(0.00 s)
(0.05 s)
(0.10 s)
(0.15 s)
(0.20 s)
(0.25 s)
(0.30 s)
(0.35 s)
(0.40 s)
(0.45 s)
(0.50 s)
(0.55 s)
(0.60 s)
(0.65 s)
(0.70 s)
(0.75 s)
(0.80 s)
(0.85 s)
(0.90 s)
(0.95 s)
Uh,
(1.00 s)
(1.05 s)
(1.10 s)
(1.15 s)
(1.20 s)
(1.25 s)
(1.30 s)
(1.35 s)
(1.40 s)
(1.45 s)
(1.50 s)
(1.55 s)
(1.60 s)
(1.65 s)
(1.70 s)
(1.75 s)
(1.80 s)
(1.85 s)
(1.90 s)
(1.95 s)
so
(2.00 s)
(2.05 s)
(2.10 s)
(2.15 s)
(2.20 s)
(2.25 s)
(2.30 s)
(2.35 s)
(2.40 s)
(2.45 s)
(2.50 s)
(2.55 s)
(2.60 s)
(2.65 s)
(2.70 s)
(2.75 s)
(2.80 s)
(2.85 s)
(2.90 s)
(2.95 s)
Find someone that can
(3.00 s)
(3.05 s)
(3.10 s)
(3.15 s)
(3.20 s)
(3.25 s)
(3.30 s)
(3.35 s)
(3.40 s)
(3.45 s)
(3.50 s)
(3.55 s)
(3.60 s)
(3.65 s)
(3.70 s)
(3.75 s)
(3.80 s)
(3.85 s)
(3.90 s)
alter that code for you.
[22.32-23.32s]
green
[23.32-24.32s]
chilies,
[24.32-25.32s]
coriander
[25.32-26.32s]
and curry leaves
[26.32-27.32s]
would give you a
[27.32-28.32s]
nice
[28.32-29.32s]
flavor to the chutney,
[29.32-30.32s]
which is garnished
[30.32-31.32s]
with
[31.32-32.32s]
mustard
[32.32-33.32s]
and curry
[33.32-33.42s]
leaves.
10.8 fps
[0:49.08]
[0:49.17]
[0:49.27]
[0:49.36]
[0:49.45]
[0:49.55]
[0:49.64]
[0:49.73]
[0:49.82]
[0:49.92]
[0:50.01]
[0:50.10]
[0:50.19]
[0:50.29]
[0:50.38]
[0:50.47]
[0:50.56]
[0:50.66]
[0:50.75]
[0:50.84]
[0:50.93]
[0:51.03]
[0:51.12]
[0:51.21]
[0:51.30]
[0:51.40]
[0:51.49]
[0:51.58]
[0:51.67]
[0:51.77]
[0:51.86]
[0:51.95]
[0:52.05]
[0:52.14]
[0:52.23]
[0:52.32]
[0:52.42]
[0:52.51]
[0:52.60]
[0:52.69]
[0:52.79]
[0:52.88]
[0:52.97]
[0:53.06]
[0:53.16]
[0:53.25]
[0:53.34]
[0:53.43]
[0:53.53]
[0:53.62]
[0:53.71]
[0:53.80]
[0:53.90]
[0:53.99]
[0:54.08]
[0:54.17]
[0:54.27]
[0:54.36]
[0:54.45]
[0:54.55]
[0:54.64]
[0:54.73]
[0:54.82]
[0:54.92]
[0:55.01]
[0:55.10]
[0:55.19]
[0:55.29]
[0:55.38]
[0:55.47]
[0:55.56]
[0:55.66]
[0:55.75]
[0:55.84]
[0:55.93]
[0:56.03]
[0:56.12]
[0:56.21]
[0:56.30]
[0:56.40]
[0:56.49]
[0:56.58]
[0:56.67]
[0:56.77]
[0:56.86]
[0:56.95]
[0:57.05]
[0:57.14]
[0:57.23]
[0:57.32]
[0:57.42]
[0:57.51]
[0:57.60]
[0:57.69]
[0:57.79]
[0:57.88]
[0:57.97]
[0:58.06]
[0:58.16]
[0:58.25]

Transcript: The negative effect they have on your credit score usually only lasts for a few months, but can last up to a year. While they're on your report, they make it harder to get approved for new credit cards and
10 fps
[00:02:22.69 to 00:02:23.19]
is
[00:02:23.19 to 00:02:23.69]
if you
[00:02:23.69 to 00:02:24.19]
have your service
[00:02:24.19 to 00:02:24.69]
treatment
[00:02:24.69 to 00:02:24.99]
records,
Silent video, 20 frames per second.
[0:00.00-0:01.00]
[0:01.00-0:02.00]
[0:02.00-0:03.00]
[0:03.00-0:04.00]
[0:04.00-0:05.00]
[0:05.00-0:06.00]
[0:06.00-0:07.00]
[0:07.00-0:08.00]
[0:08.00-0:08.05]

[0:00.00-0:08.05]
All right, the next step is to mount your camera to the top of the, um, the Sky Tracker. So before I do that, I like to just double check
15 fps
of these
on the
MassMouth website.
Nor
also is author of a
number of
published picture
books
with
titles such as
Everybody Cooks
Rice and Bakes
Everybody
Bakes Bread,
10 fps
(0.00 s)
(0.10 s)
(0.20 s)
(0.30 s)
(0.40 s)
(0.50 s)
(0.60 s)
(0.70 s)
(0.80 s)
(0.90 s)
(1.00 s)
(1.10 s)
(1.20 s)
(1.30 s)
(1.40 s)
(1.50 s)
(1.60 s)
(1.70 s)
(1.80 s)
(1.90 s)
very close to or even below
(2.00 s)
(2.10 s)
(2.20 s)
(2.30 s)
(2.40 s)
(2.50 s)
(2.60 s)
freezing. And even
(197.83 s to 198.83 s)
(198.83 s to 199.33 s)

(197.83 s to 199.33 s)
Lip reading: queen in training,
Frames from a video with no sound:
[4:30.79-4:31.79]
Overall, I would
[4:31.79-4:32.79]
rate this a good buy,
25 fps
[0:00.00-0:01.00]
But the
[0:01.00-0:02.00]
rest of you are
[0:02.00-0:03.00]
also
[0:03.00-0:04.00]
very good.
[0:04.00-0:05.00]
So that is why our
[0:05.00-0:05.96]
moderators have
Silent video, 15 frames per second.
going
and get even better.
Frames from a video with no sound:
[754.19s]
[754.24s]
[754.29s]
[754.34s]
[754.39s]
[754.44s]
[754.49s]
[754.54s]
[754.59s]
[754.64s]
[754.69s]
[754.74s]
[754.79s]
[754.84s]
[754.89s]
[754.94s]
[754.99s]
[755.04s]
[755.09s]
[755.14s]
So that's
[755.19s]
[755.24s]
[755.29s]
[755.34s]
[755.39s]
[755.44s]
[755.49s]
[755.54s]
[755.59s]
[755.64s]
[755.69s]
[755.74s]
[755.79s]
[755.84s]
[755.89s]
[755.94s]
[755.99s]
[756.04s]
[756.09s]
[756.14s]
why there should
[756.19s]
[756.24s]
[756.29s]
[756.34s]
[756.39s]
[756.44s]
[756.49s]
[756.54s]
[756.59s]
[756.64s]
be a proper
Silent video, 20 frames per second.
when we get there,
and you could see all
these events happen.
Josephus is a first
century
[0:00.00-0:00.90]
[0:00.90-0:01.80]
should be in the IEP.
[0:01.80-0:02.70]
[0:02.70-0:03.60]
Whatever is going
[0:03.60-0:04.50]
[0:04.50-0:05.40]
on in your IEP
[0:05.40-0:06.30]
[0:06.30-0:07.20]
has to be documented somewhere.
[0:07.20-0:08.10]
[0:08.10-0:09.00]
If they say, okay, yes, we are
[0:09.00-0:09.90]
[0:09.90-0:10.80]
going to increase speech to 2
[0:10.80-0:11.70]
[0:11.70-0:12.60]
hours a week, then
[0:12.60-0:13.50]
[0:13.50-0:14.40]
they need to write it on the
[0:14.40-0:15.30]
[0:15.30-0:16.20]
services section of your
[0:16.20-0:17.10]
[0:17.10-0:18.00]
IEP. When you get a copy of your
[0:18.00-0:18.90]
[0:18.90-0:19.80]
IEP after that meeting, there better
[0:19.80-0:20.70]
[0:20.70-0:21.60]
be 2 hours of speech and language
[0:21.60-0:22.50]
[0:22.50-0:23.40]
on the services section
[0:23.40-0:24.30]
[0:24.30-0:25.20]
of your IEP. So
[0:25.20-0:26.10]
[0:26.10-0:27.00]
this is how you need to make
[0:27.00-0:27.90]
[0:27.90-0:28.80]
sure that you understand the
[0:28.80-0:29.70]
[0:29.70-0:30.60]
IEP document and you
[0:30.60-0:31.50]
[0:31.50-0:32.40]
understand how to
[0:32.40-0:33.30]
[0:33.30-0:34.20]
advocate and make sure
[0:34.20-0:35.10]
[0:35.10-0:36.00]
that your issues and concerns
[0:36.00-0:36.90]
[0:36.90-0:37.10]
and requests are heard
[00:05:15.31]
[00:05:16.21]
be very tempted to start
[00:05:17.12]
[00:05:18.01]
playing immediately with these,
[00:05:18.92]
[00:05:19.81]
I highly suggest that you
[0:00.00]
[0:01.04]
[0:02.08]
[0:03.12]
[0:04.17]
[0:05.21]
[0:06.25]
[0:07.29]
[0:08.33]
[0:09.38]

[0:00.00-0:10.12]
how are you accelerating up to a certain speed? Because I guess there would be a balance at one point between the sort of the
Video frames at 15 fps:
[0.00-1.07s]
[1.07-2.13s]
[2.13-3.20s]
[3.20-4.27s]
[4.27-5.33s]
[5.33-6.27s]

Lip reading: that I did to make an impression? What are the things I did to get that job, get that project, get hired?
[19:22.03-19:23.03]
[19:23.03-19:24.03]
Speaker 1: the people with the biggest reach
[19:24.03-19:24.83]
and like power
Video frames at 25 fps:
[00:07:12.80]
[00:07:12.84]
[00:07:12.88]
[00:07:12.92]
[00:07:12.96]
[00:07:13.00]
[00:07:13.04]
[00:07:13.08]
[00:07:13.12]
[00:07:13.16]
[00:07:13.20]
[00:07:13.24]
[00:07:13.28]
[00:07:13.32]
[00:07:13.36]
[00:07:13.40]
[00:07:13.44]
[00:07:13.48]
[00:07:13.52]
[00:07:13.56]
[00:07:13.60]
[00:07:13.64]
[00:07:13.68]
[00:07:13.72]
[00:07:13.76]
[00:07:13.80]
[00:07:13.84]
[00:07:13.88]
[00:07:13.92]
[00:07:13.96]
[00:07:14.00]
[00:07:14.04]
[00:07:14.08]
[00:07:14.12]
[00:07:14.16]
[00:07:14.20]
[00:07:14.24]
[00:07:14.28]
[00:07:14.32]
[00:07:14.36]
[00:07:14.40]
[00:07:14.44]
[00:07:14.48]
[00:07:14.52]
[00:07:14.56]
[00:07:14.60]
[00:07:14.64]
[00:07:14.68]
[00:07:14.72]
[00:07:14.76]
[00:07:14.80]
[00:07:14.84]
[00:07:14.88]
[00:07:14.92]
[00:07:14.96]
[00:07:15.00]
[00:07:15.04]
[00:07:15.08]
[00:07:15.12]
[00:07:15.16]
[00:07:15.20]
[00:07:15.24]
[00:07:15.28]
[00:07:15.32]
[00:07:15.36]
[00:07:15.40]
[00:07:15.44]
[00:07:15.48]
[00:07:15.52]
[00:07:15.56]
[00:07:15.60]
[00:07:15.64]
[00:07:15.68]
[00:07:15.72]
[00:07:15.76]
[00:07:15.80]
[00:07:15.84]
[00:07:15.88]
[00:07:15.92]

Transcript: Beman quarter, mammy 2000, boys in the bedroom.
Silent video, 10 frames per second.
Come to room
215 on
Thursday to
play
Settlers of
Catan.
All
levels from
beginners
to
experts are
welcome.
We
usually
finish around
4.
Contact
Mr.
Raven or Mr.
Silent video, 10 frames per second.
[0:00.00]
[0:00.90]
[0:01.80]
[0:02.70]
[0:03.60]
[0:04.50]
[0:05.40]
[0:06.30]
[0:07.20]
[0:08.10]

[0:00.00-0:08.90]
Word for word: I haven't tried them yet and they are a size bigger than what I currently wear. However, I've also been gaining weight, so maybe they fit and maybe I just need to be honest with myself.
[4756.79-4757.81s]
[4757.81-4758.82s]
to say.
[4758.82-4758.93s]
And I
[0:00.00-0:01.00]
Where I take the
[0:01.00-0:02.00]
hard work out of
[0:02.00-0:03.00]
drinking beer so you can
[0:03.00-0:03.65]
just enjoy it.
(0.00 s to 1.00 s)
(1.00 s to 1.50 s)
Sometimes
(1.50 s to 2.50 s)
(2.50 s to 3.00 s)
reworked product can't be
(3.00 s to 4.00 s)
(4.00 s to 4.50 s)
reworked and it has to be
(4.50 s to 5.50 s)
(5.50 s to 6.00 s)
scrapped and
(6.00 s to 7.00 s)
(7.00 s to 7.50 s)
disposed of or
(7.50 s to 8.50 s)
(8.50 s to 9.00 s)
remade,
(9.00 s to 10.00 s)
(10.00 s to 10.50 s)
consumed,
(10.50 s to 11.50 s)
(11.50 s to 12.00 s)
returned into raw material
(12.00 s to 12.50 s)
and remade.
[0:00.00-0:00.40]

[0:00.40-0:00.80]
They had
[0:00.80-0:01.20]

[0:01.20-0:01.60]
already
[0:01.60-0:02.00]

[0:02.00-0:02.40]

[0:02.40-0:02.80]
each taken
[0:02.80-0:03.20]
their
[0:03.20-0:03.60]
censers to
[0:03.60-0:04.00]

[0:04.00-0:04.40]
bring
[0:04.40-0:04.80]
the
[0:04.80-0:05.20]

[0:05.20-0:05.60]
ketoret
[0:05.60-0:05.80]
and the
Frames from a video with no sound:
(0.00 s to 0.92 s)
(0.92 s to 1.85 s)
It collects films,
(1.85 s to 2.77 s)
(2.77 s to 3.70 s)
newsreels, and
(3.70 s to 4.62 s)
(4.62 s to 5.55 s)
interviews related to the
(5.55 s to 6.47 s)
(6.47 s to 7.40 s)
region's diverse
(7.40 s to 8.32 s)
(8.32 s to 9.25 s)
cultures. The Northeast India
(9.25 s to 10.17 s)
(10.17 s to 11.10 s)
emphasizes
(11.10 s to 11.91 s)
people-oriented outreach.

=-=-=-=-=

◆ WHAT IS NEEDED ◆
Among the lines above, find the one with "[0:22.50-0:23.40]" and the one with "[00:07:13.64]". Quote both and everything between them, exactly.

◆ YOUR SOLUTION ◆
[0:22.50-0:23.40]
on the services section
[0:23.40-0:24.30]
[0:24.30-0:25.20]
of your IEP. So
[0:25.20-0:26.10]
[0:26.10-0:27.00]
this is how you need to make
[0:27.00-0:27.90]
[0:27.90-0:28.80]
sure that you understand the
[0:28.80-0:29.70]
[0:29.70-0:30.60]
IEP document and you
[0:30.60-0:31.50]
[0:31.50-0:32.40]
understand how to
[0:32.40-0:33.30]
[0:33.30-0:34.20]
advocate and make sure
[0:34.20-0:35.10]
[0:35.10-0:36.00]
that your issues and concerns
[0:36.00-0:36.90]
[0:36.90-0:37.10]
and requests are heard
[00:05:15.31]
[00:05:16.21]
be very tempted to start
[00:05:17.12]
[00:05:18.01]
playing immediately with these,
[00:05:18.92]
[00:05:19.81]
I highly suggest that you
[0:00.00]
[0:01.04]
[0:02.08]
[0:03.12]
[0:04.17]
[0:05.21]
[0:06.25]
[0:07.29]
[0:08.33]
[0:09.38]

[0:00.00-0:10.12]
how are you accelerating up to a certain speed? Because I guess there would be a balance at one point between the sort of the
Video frames at 15 fps:
[0.00-1.07s]
[1.07-2.13s]
[2.13-3.20s]
[3.20-4.27s]
[4.27-5.33s]
[5.33-6.27s]

Lip reading: that I did to make an impression? What are the things I did to get that job, get that project, get hired?
[19:22.03-19:23.03]
[19:23.03-19:24.03]
Speaker 1: the people with the biggest reach
[19:24.03-19:24.83]
and like power
Video frames at 25 fps:
[00:07:12.80]
[00:07:12.84]
[00:07:12.88]
[00:07:12.92]
[00:07:12.96]
[00:07:13.00]
[00:07:13.04]
[00:07:13.08]
[00:07:13.12]
[00:07:13.16]
[00:07:13.20]
[00:07:13.24]
[00:07:13.28]
[00:07:13.32]
[00:07:13.36]
[00:07:13.40]
[00:07:13.44]
[00:07:13.48]
[00:07:13.52]
[00:07:13.56]
[00:07:13.60]
[00:07:13.64]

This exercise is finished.